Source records
[Start of section]
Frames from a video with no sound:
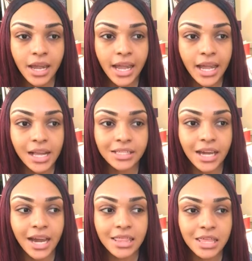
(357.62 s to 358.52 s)
And
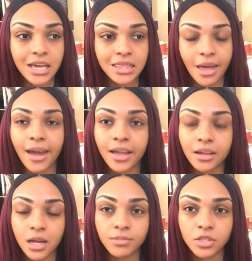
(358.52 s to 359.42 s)
I think that it
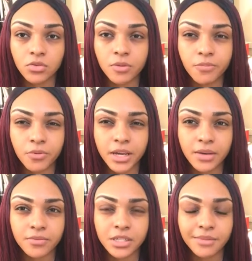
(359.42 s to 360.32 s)
comes to a
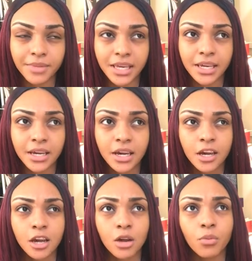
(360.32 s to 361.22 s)
point to me
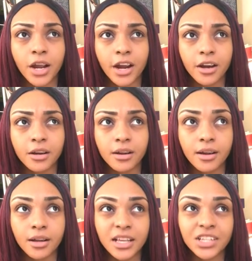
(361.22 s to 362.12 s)
where
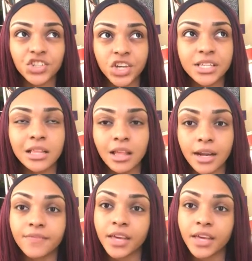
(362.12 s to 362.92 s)
it's just a lot of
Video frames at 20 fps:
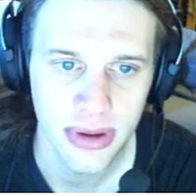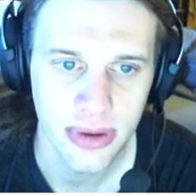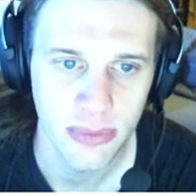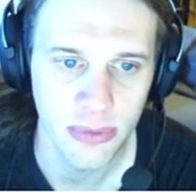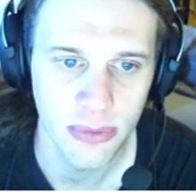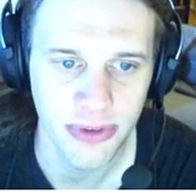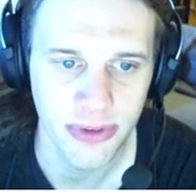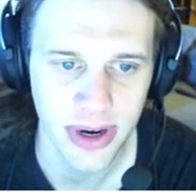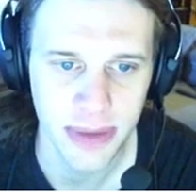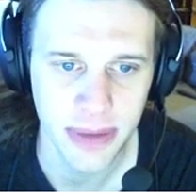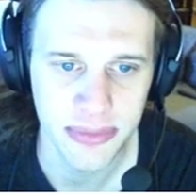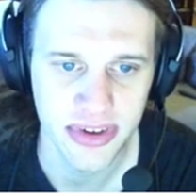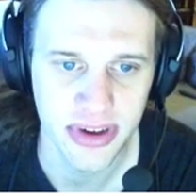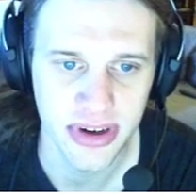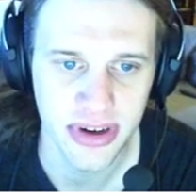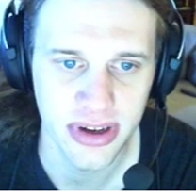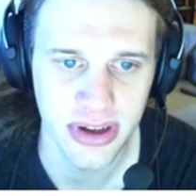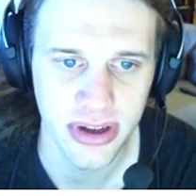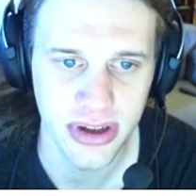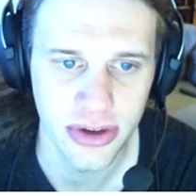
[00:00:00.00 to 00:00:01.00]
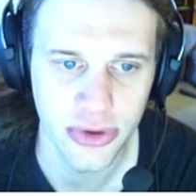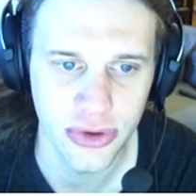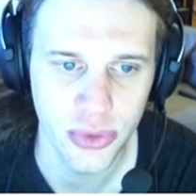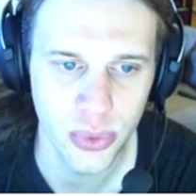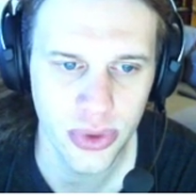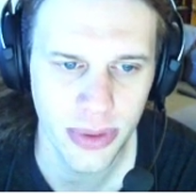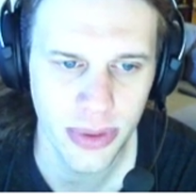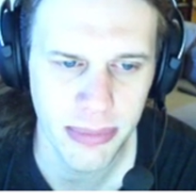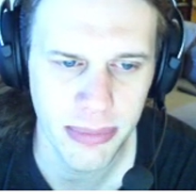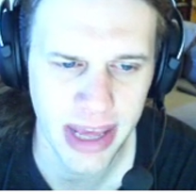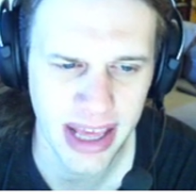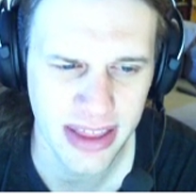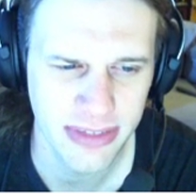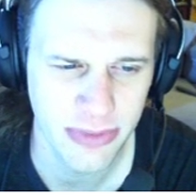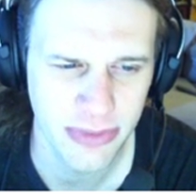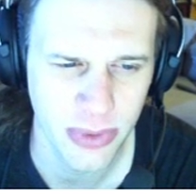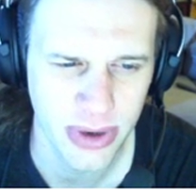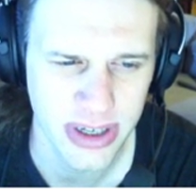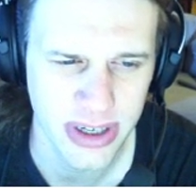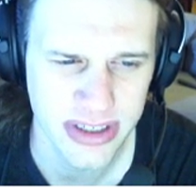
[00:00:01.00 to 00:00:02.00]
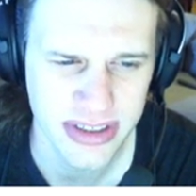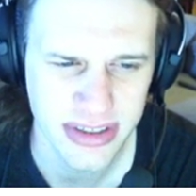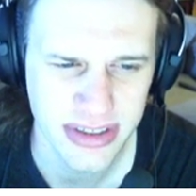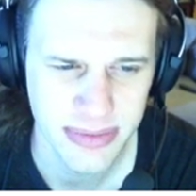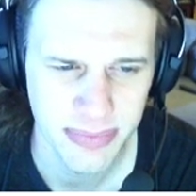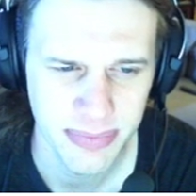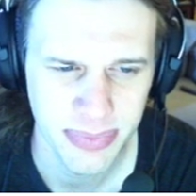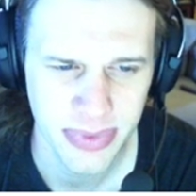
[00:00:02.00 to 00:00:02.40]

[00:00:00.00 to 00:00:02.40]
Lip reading: Wolfram's going to do the math for us,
[End of section]
### What you have to do
Each record should be written out again exactly, though without its pictures.

### Problem solution
Frames from a video with no sound:
(357.62 s to 358.52 s)
And
(358.52 s to 359.42 s)
I think that it
(359.42 s to 360.32 s)
comes to a
(360.32 s to 361.22 s)
point to me
(361.22 s to 362.12 s)
where
(362.12 s to 362.92 s)
it's just a lot of
Video frames at 20 fps:
[00:00:00.00 to 00:00:01.00]
[00:00:01.00 to 00:00:02.00]
[00:00:02.00 to 00:00:02.40]

[00:00:00.00 to 00:00:02.40]
Lip reading: Wolfram's going to do the math for us,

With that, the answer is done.